Но что это? Откуда взялись посторонние? Чьи это лица и гениталии? Се жалкий конец мастурбатора. Он может себя величать Каином, Манфредом — что с того! Уединения ему не видать, как узнику в пересыльном бараке. И он сам виноват в этом. Онанист не ограничивается чистыми наслаждениями, обещанными ему его телом, и дополняет их вульгарно повернутой радостью от воображаемого обладания чужими телами. Эта добавка составляет суть мастурбации как работы воображения, направленного не внутрь «я», а вовне. Онанисту нужны возбуждающие картинки «другого», всего лишь картинки, которые он использует грубо и потребительски. Мастурбация есть диалог онаниста с бесплатно слетающимися по его первому зову сексуальными образами иных тел, реальных или измышленных. Обладая, в отличие от мамлеевского урода, возможностью настоящей встречи с «другим» (она ему не по заслугам дарована), онанист этой подлинности избегает, отзываясь лишь на ее суррогаты, подобия, а до нарциссизма — чтобы отдаваться только собственному отражению — дорасти не осмеливается. Он завис посредине, эклектически сочетая элементы обоих путей и опасаясь приблизиться к любому из них. Он мелок и боязлив. Он эгоист.
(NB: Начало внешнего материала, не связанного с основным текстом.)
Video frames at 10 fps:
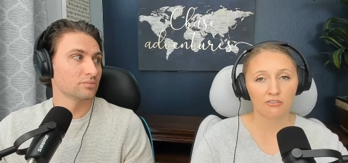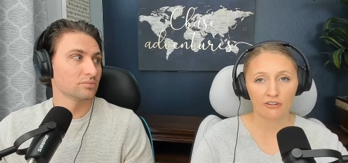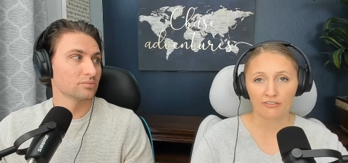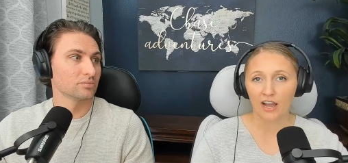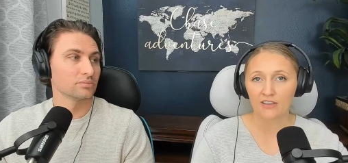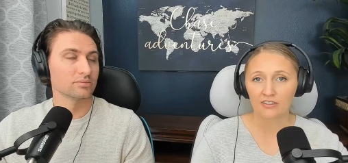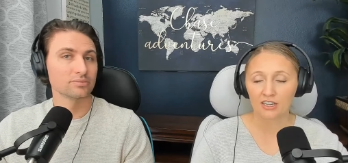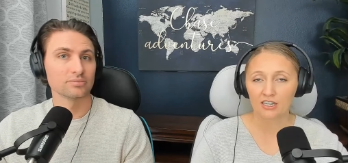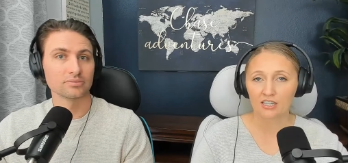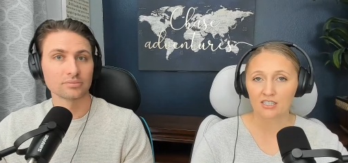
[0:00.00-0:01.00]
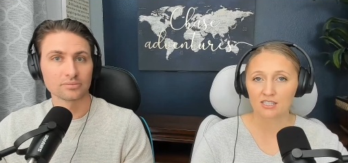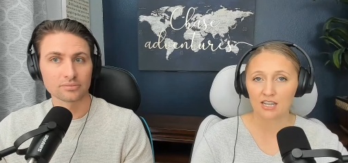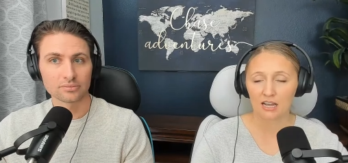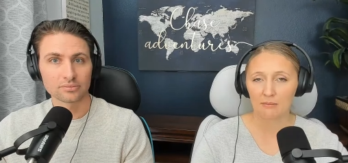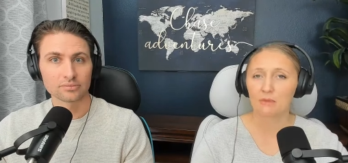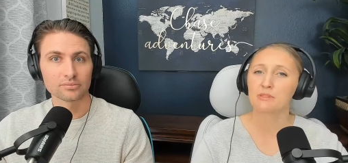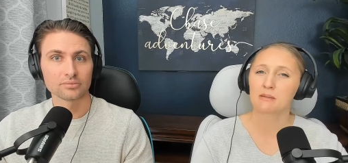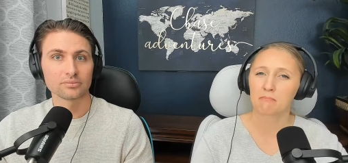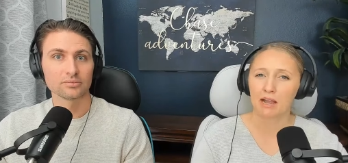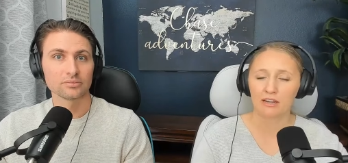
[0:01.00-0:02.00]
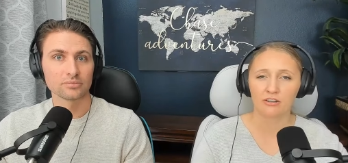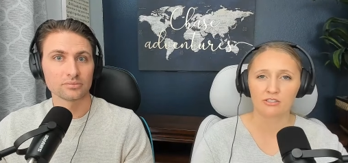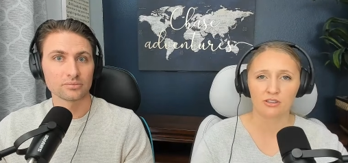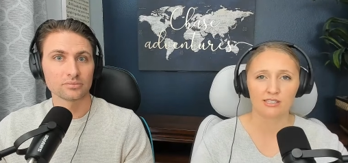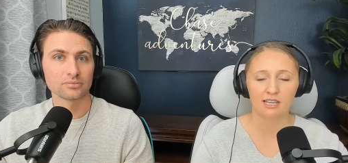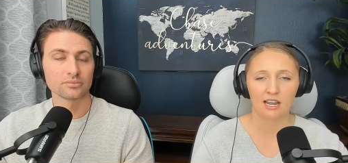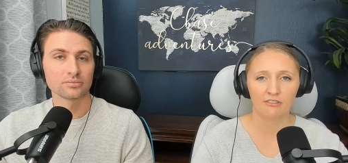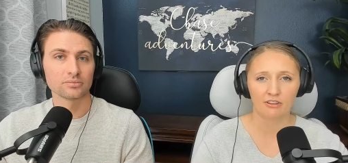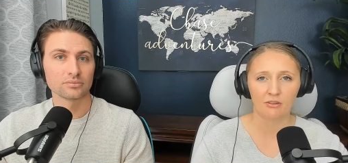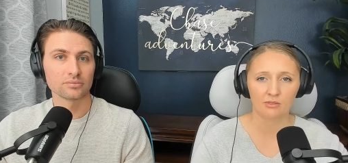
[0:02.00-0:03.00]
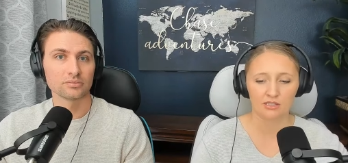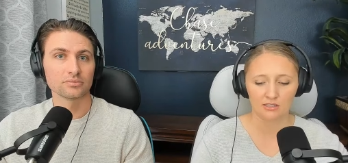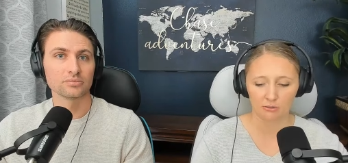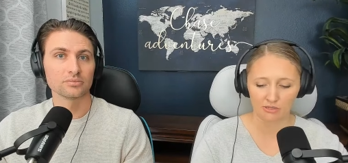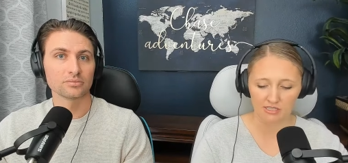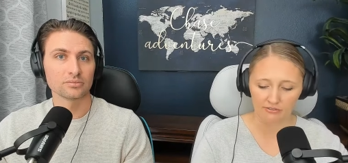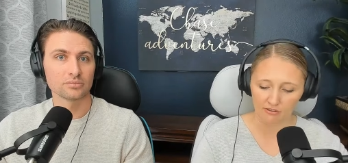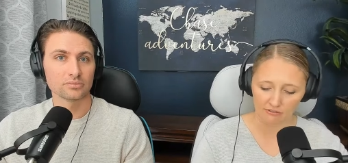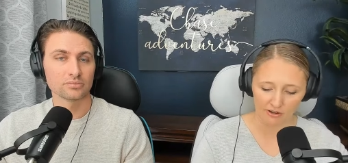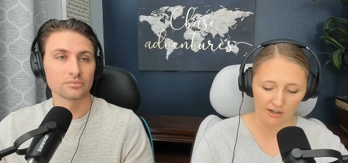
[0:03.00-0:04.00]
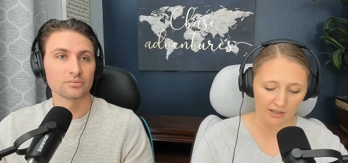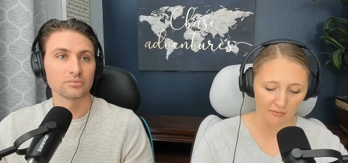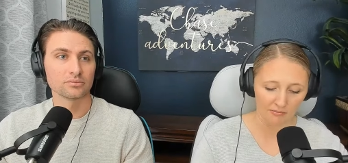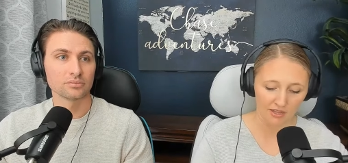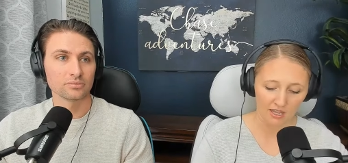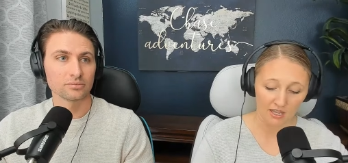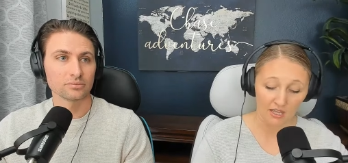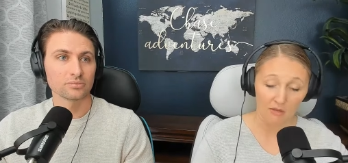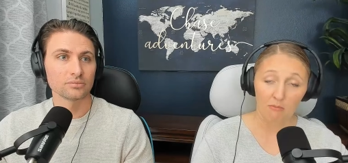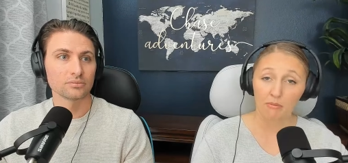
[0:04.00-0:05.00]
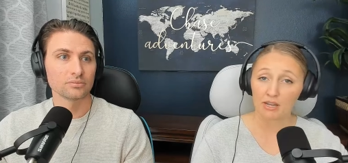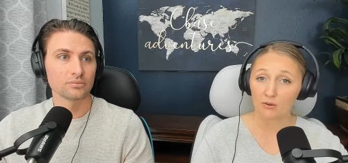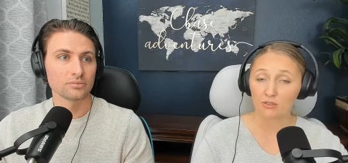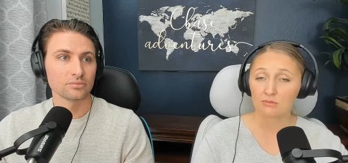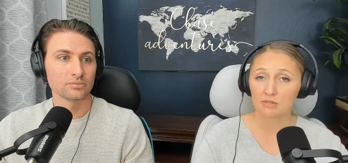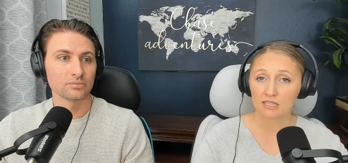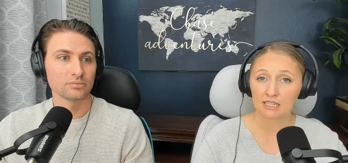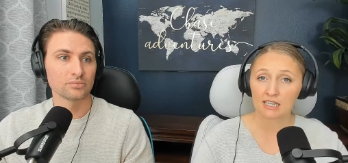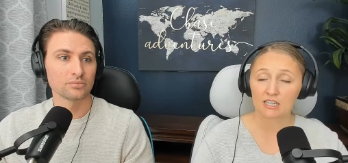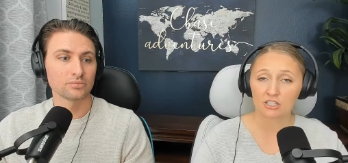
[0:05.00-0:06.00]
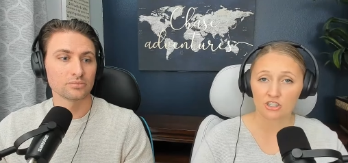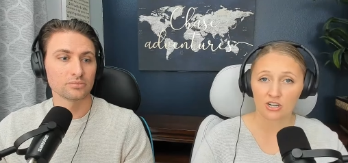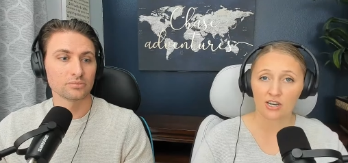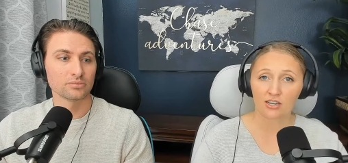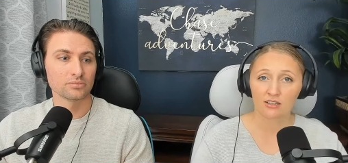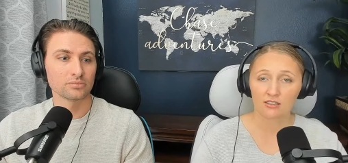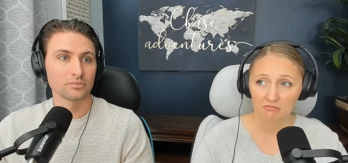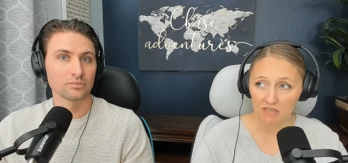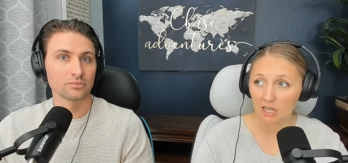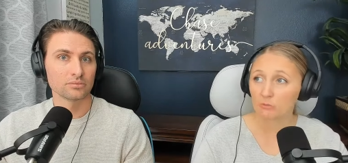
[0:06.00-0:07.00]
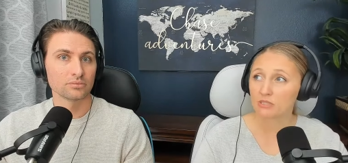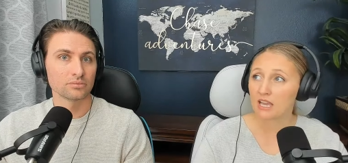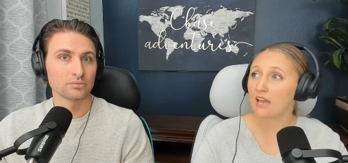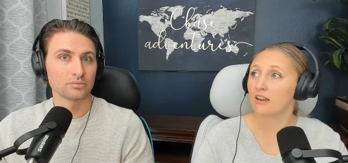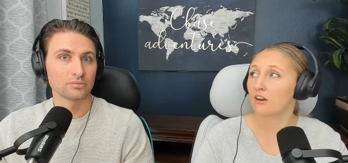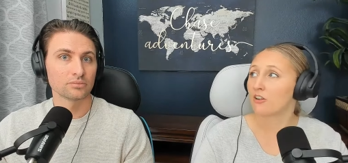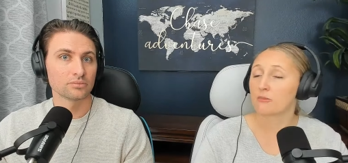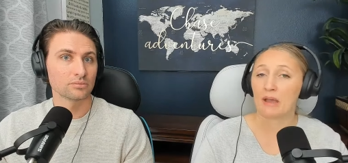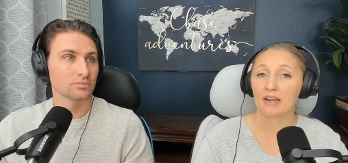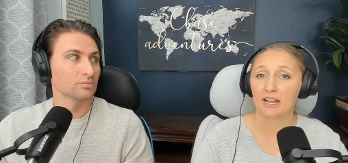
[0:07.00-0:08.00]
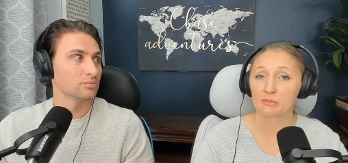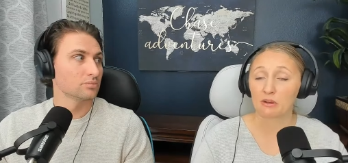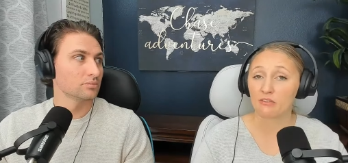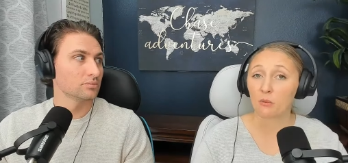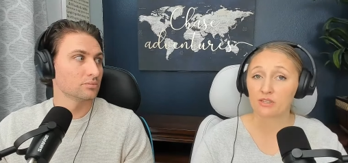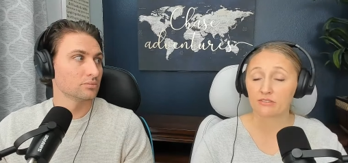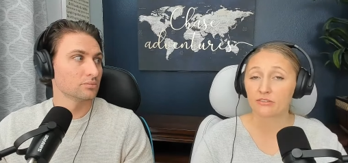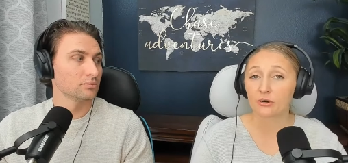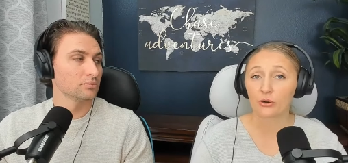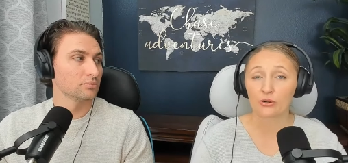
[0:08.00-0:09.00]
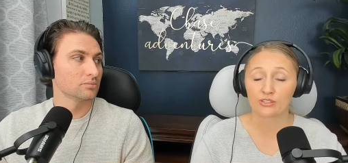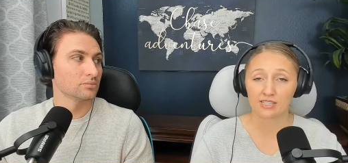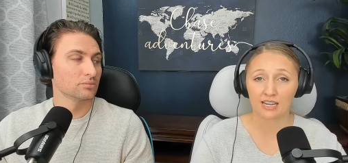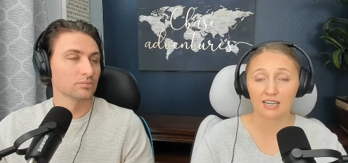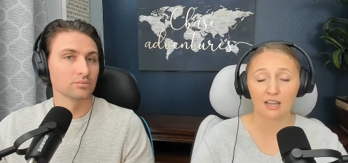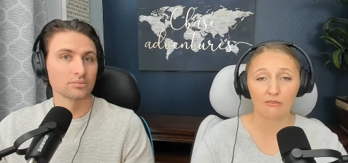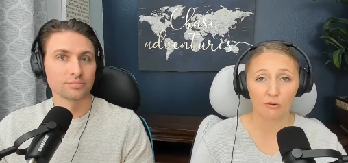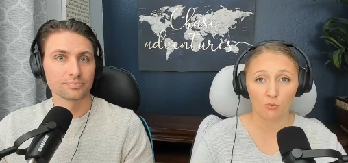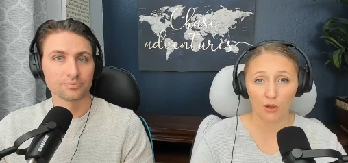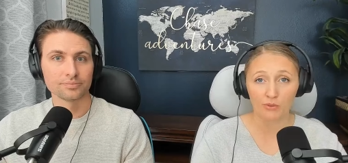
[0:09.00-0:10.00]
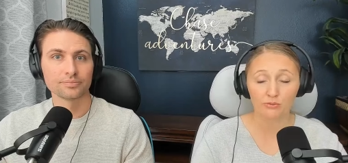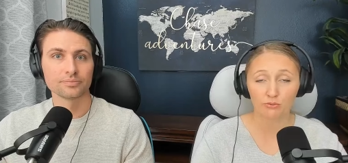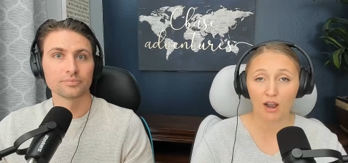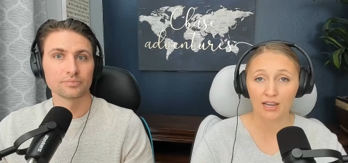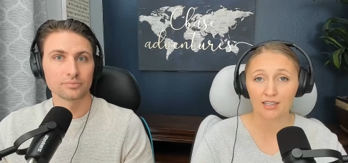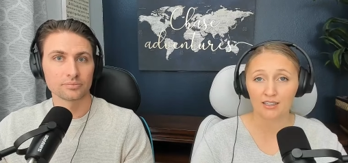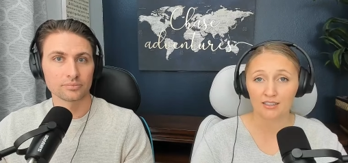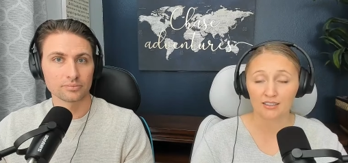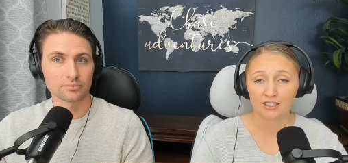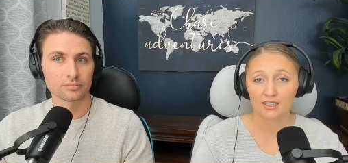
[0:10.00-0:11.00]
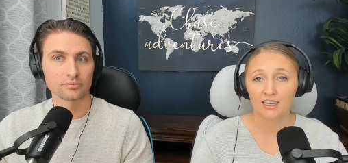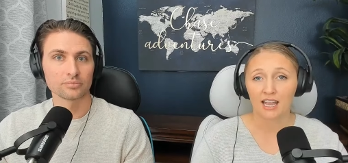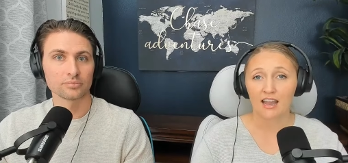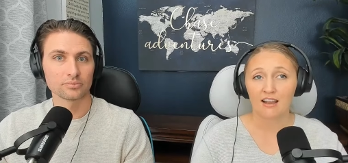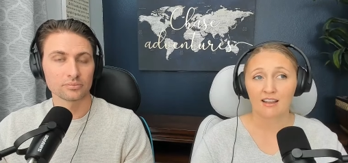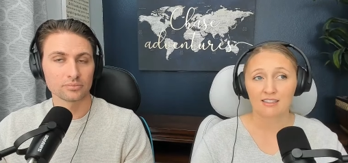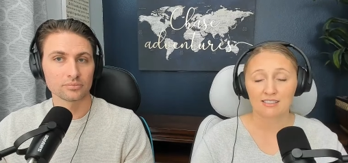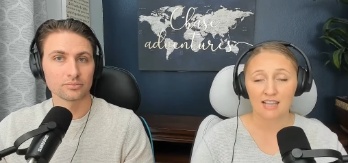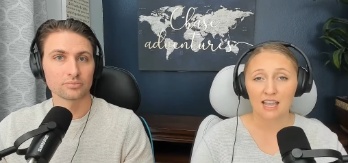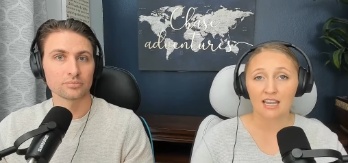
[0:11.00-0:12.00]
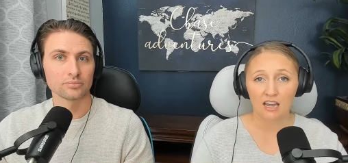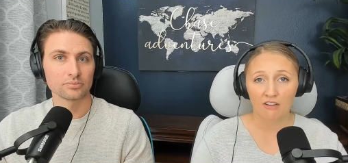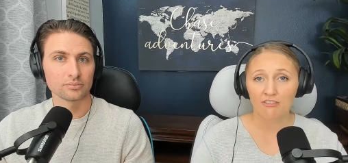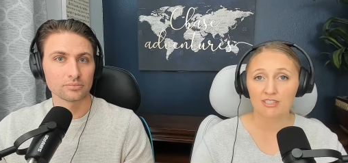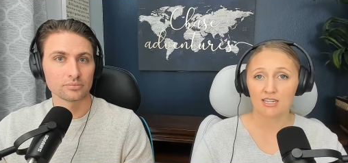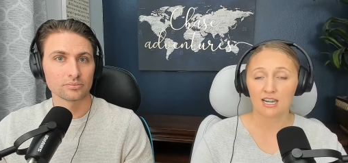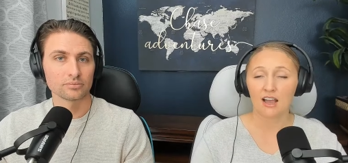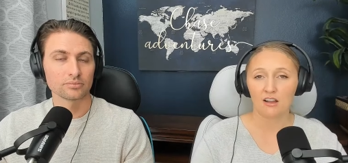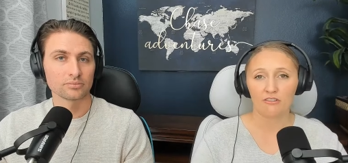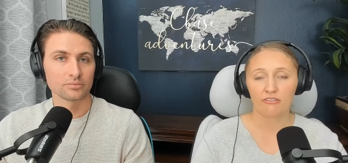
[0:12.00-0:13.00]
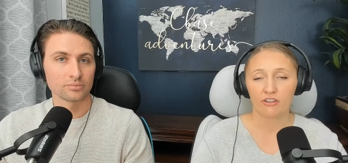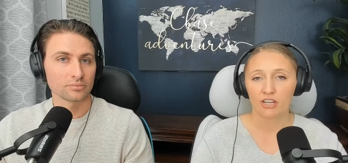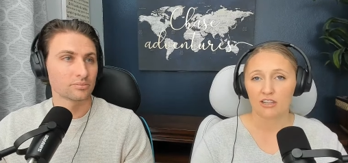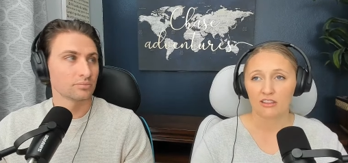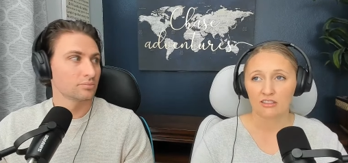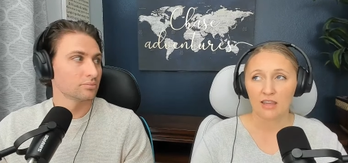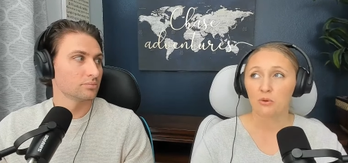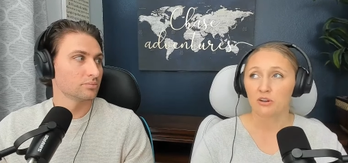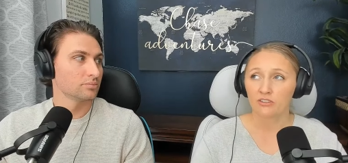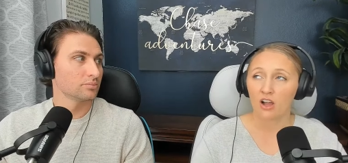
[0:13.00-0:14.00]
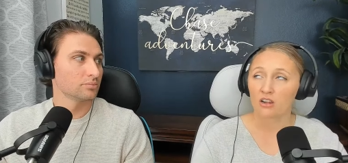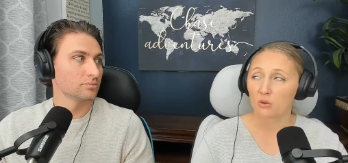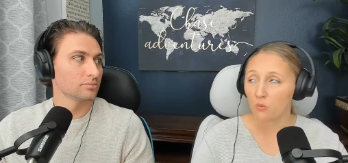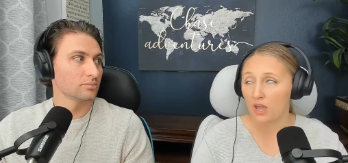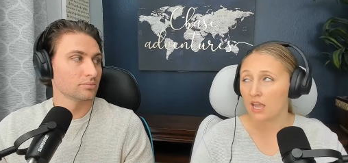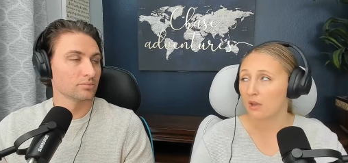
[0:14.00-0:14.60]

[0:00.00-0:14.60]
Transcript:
Speaker 1: for five years. Um, he was a minor, so they said everything was a little bit different for him. But ultimately, she helped get all the bad guys. But if it wasn't for her standing up for what was right and saying enough is enough, they would have gotten away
Но не таков путь чудовища. Отрезанный от «других», монстр переходит в религию солипсического нарциссизма и блюдет ей верность до гроба. Великолепное следствие отрывается от печальных причин, толкнувших урода к этой конфессии, связь между ними разорвана. Сладострастные инородные образы враждебны его чистоте, и всю мощь сознания и поврежденного разума выродок обрушивает на свое тело (то есть на свое «я»), чтобы прожить, прочувствовать и обоготворить в нем каждую клеточку и молекулу. Ничто, кроме смерти, не затемняет этой всепожирающей радости, которая служит уроду наградою за мытарства. Обольщения развязной имагинации, уводящие даже великого мастурбатора в сторону иной, чем он сам, красоты, бессильны против центростремительного углубления монстра, реализующего девиз телесного самопознания. Мастурбатор же так и не выберется к себе из хоровода вызванных им милых теней, без которых немыслимо его безопасное удовольствие. Да, безопасное, потому что онанисту смерть не грозит, разве лишь ждет его некоторая истома в членах. А Нарциссу смерть предначертана. И выродок, ставший Нарциссом, с нею согласен и не испуган, ибо это ничтожная плата за солипсические восторги, единственную усладу его нищей жизни. Однако Мамлеев безжалостный автор. Герметичные сознание и телесность как будто должны обладать хотя бы одной, но непререкаемо верной опорой в фантомной псевдореальности: опорой самозаконного «я» — духа и тела, воспринятых в абсолютном модусе их бытия. Без этого необходимого условия все рухнет и прекратится. И тогда автор заботливо уготавливает своим персонажам фирменный кошмар, сражающий наповал всех уродов: им кажется, что их «я» представляет собой чей-то подвох и обман. Конец переживаниям и надеждам…
Ситуация горше, мрачней, чем у Беккета, героям которого не позавидуешь, они тоже все потеряли. Позвольте, однако: почему это все? А сознание и речь? Этого права их покуда никто не лишал, тут они полные господа, и хотя выборматывающее их лепетание обстругано рубанком и отполировано наждаком, а сознание («я») — прибегнем к классической философской метафоре, испохабленной шакалами пера вроде меня, — периодически вымывается, как лицо, начертанное на прибрежном песке, все равно: этой двухбашенной крепости они не сдадут никому, никогда. Им есть что терять. Вот этот шелест, тихие волны, шлифующие гальку брюзгливого проговаривания, которую ни один Демосфен не отважится заложить себе за щеку. И это обманчивое речевое пораженчество с насмешкой над патетикой несвершения, над этосом неосуществимости повествовательного языка, и распознавание в невозможности речи очередной риторической увертки, созидающей ораторский комфорт на языковом пепелище. Демосфеновская пластика говорящего организма контрабандою вносится в развоплощенность телесных обрубков. Произнесение слов как последнее свидетельство анонимной жизни, но в иных доказательствах своего бытия эта жизнь не нуждается. Сознание отдает себя слову, и оно, повторяясь, очерчивает слабый телесный контур, заполняемый речью. Которая очень похожа на рвоту и дефекацию, ведь все это выделения: экскременты или синтагмы. Что с того? Речь продолжает звучать, сознание — сознавать, смерть недействительна. Ее приход ничего не меняет.